• [What to work on]
Lines with the word "frames" in them are the ones to copy from the records.

• [Data excerpts]
━━━━━━━━━━━━━━━━
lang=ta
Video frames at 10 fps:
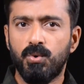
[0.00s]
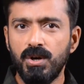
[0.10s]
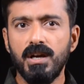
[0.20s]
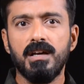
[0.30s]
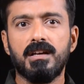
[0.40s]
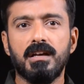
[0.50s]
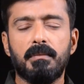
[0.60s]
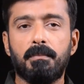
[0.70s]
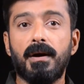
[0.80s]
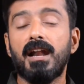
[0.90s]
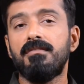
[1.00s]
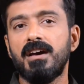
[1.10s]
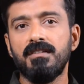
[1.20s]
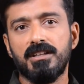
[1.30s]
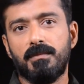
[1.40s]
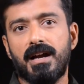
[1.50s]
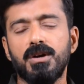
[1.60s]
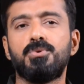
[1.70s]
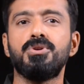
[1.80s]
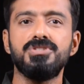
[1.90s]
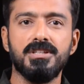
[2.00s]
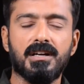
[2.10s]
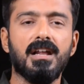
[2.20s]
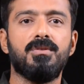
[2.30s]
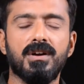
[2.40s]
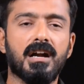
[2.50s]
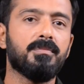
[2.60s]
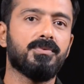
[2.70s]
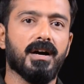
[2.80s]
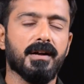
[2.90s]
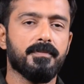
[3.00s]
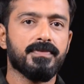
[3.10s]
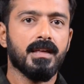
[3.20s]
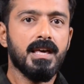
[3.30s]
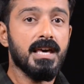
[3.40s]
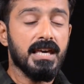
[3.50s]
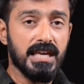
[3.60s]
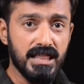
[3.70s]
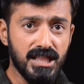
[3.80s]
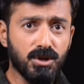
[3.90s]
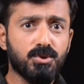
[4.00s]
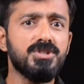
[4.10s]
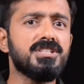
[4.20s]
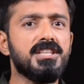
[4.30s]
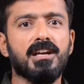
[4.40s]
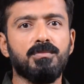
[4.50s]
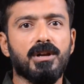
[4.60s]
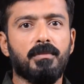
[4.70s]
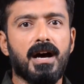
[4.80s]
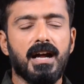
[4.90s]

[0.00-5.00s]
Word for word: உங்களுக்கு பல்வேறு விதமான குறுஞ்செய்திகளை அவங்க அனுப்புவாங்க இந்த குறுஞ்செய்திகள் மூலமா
━━━━━━━━━━━━━━━━
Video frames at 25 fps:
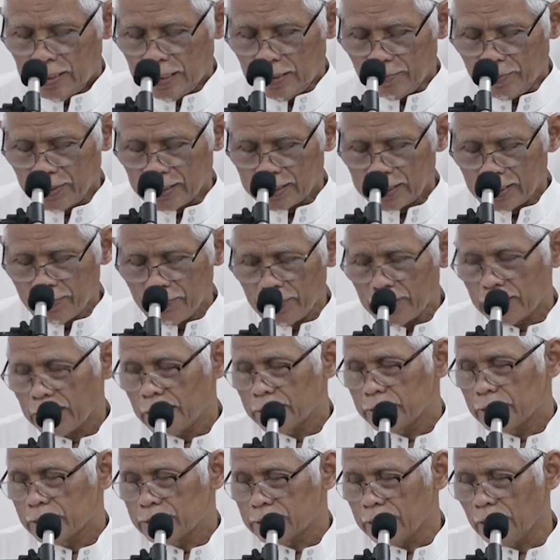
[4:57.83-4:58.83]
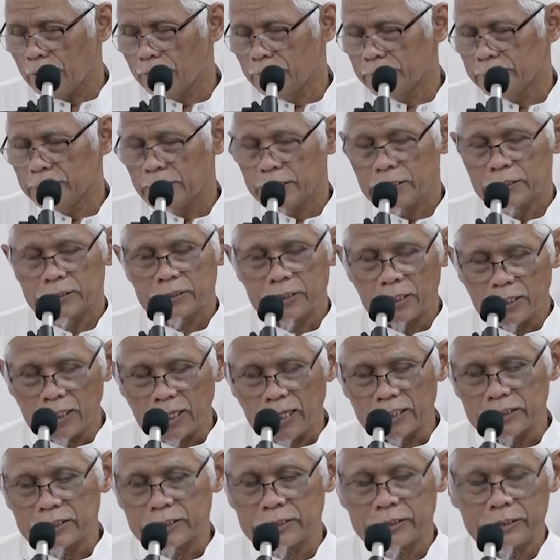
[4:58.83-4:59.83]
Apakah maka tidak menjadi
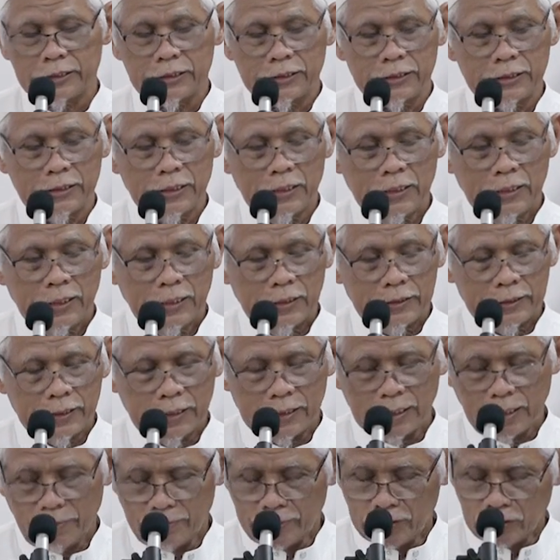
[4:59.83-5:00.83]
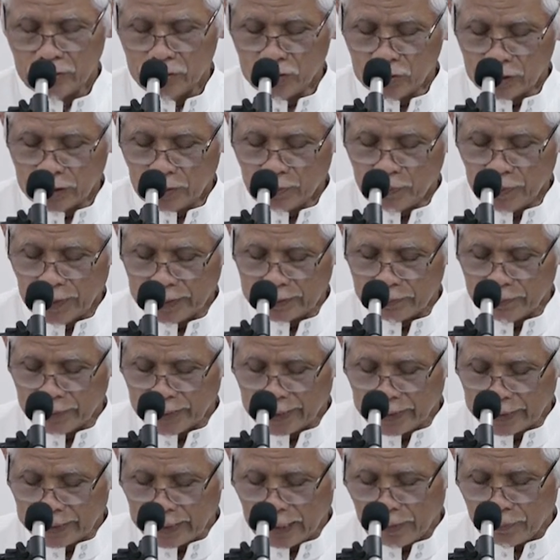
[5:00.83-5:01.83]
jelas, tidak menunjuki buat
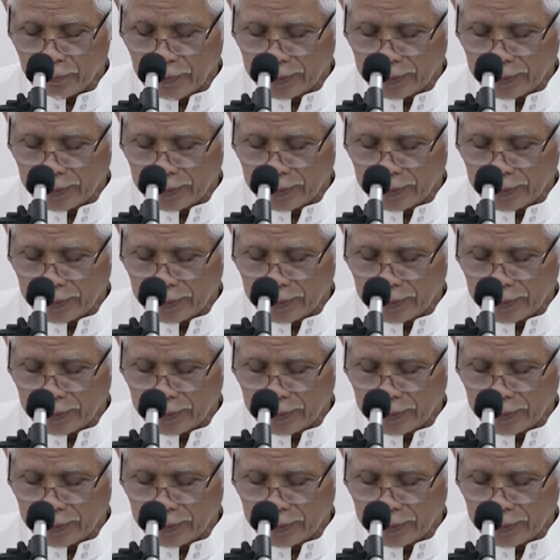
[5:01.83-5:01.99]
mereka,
━━━━━━━━━━━━━━━━
• [Result for this task]
Video frames at 10 fps:
Video frames at 25 fps:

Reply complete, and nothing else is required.